Problem statement
Quote the lines of the data below verbatim, beginning at the line that contains "[0:00.00-0:01.00]" and ending at the last line, both included, and excluding pictures.

Available data START

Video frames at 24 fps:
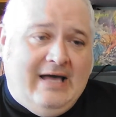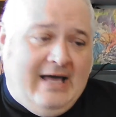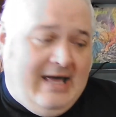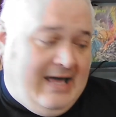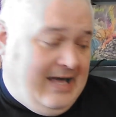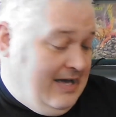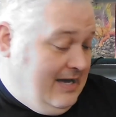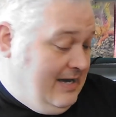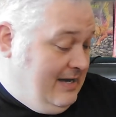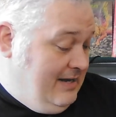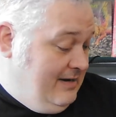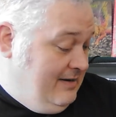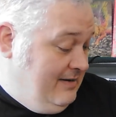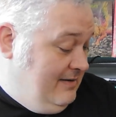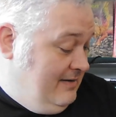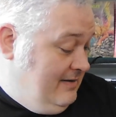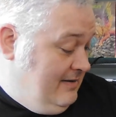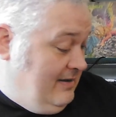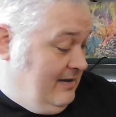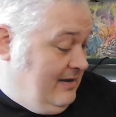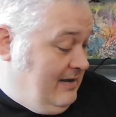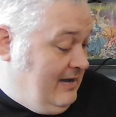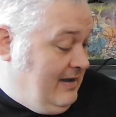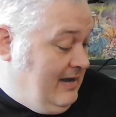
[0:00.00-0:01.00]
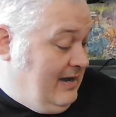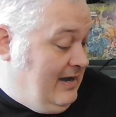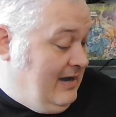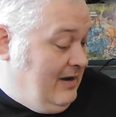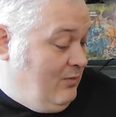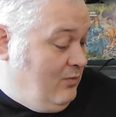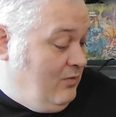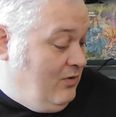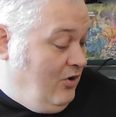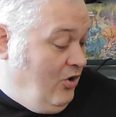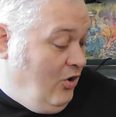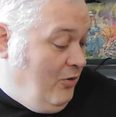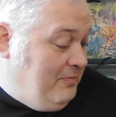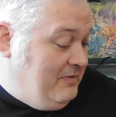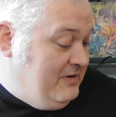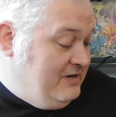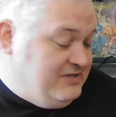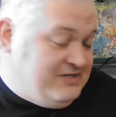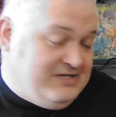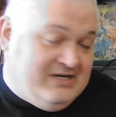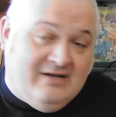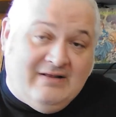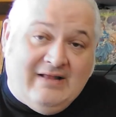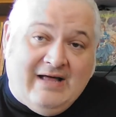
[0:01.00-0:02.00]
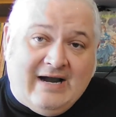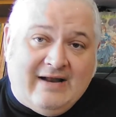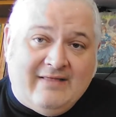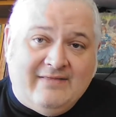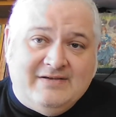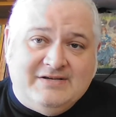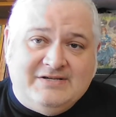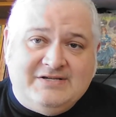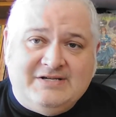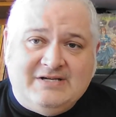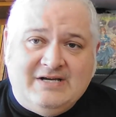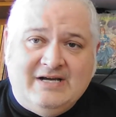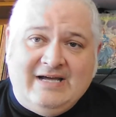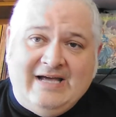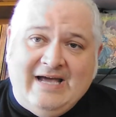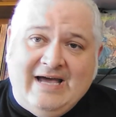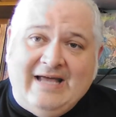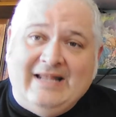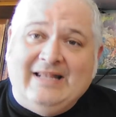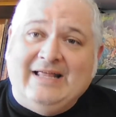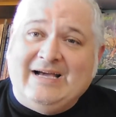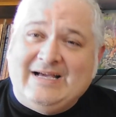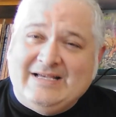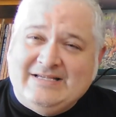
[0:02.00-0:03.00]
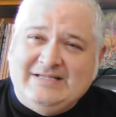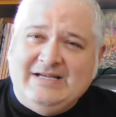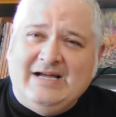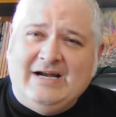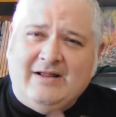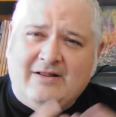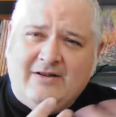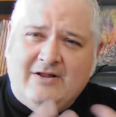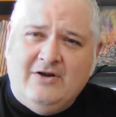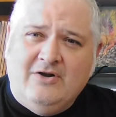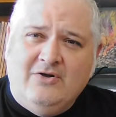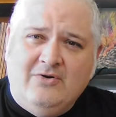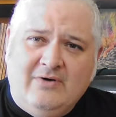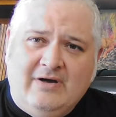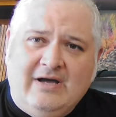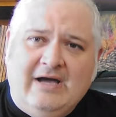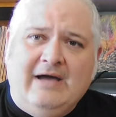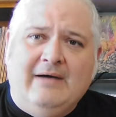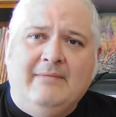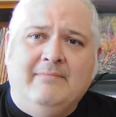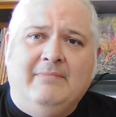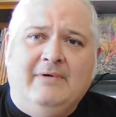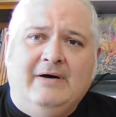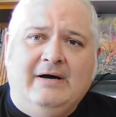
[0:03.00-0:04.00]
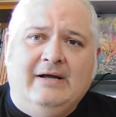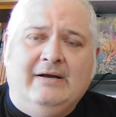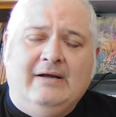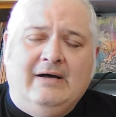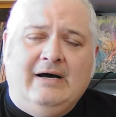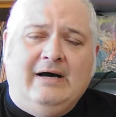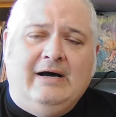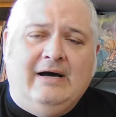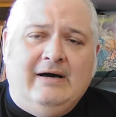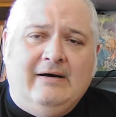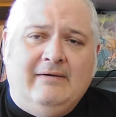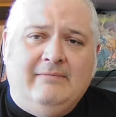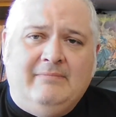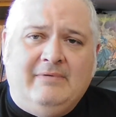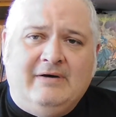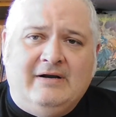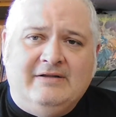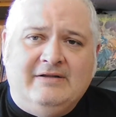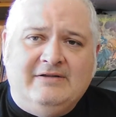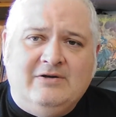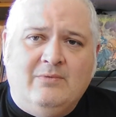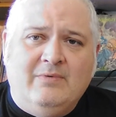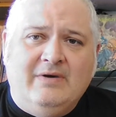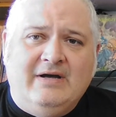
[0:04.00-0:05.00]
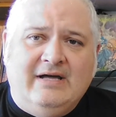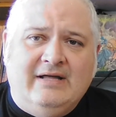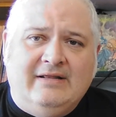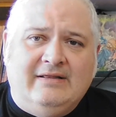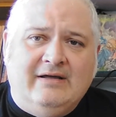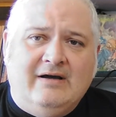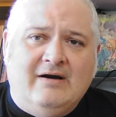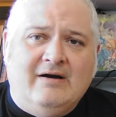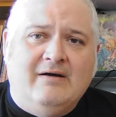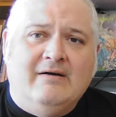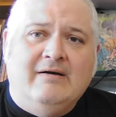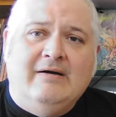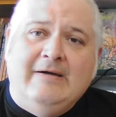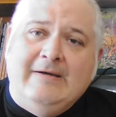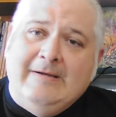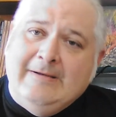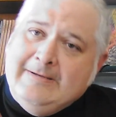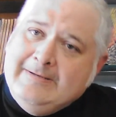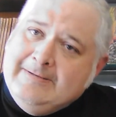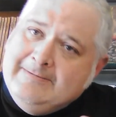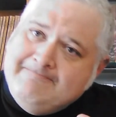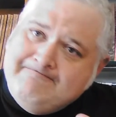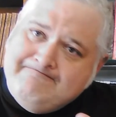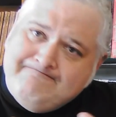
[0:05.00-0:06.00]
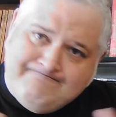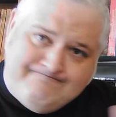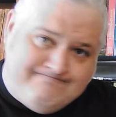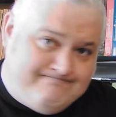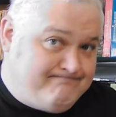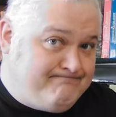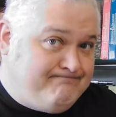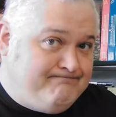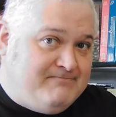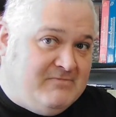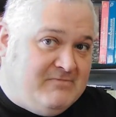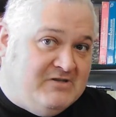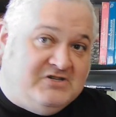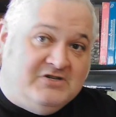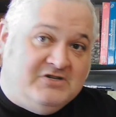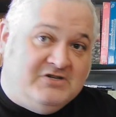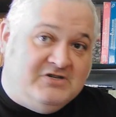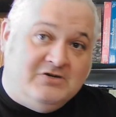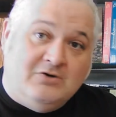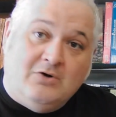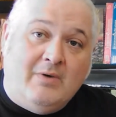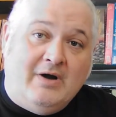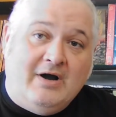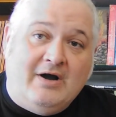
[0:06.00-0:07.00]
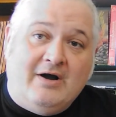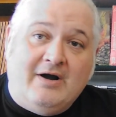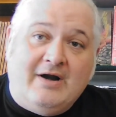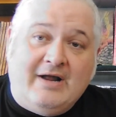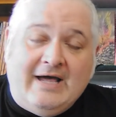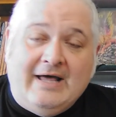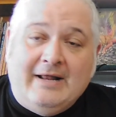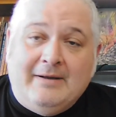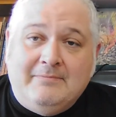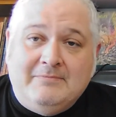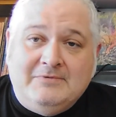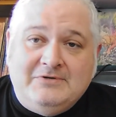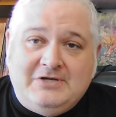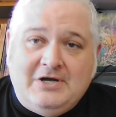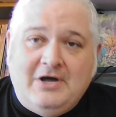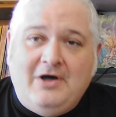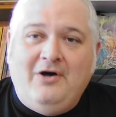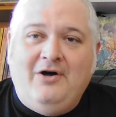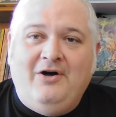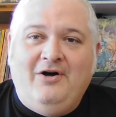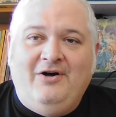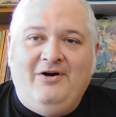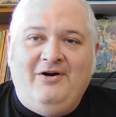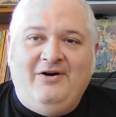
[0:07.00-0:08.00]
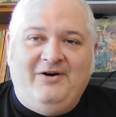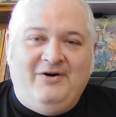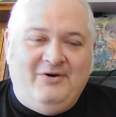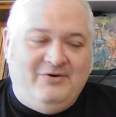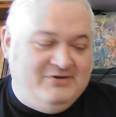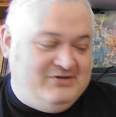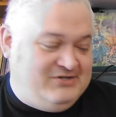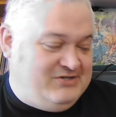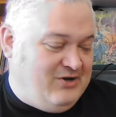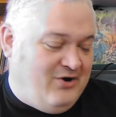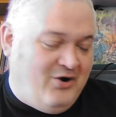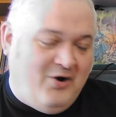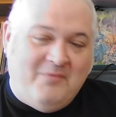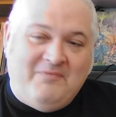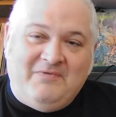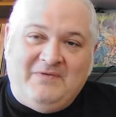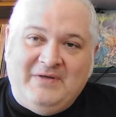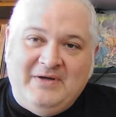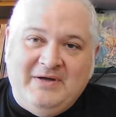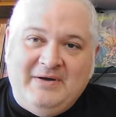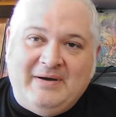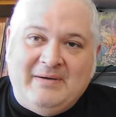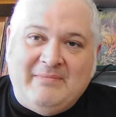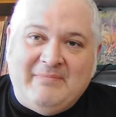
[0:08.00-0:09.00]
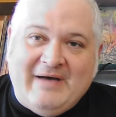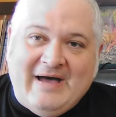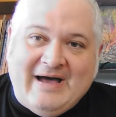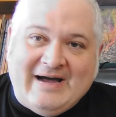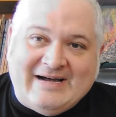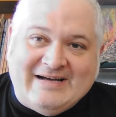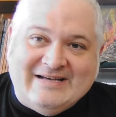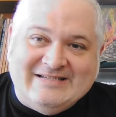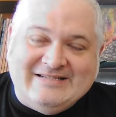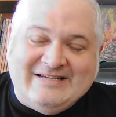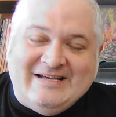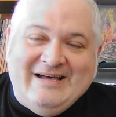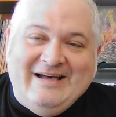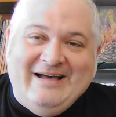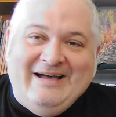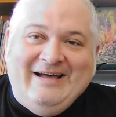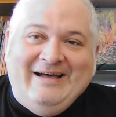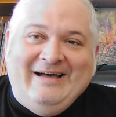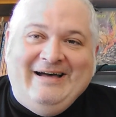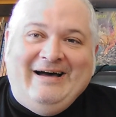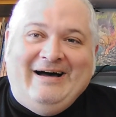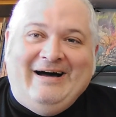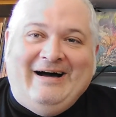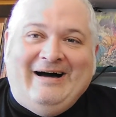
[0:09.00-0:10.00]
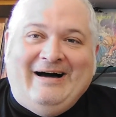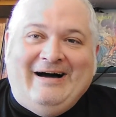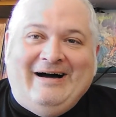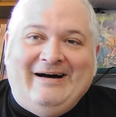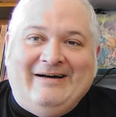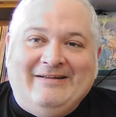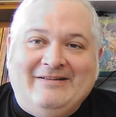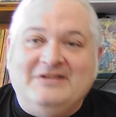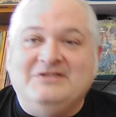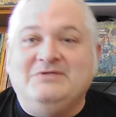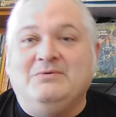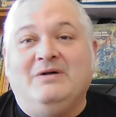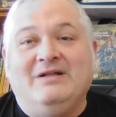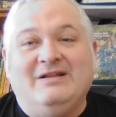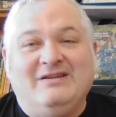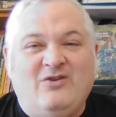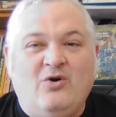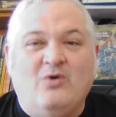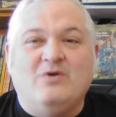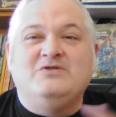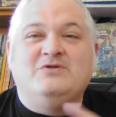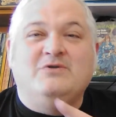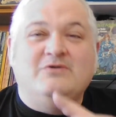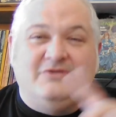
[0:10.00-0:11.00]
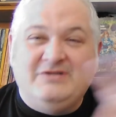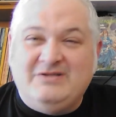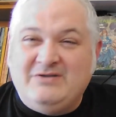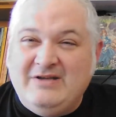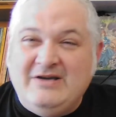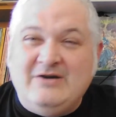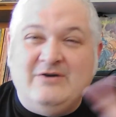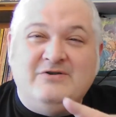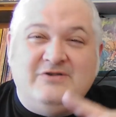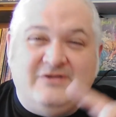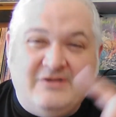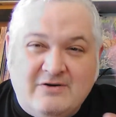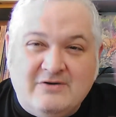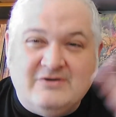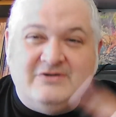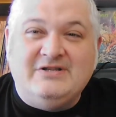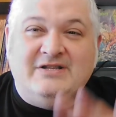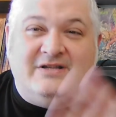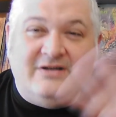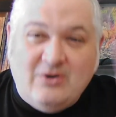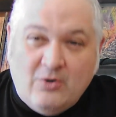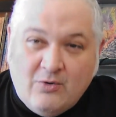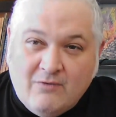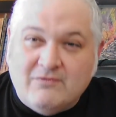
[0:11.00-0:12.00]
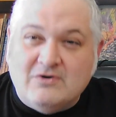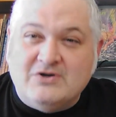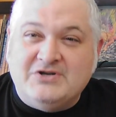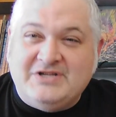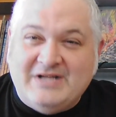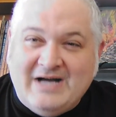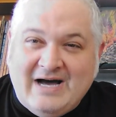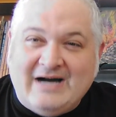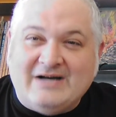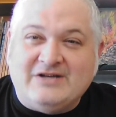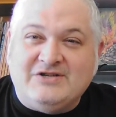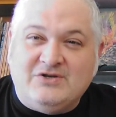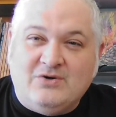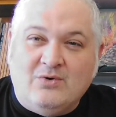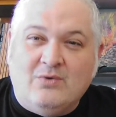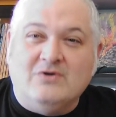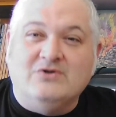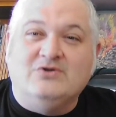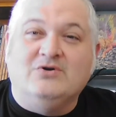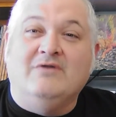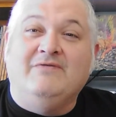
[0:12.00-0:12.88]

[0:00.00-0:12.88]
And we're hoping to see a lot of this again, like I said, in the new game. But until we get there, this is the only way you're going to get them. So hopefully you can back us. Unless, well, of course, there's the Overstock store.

Available data END

Reply
[0:00.00-0:01.00]
[0:01.00-0:02.00]
[0:02.00-0:03.00]
[0:03.00-0:04.00]
[0:04.00-0:05.00]
[0:05.00-0:06.00]
[0:06.00-0:07.00]
[0:07.00-0:08.00]
[0:08.00-0:09.00]
[0:09.00-0:10.00]
[0:10.00-0:11.00]
[0:11.00-0:12.00]
[0:12.00-0:12.88]

[0:00.00-0:12.88]
And we're hoping to see a lot of this again, like I said, in the new game. But until we get there, this is the only way you're going to get them. So hopefully you can back us. Unless, well, of course, there's the Overstock store.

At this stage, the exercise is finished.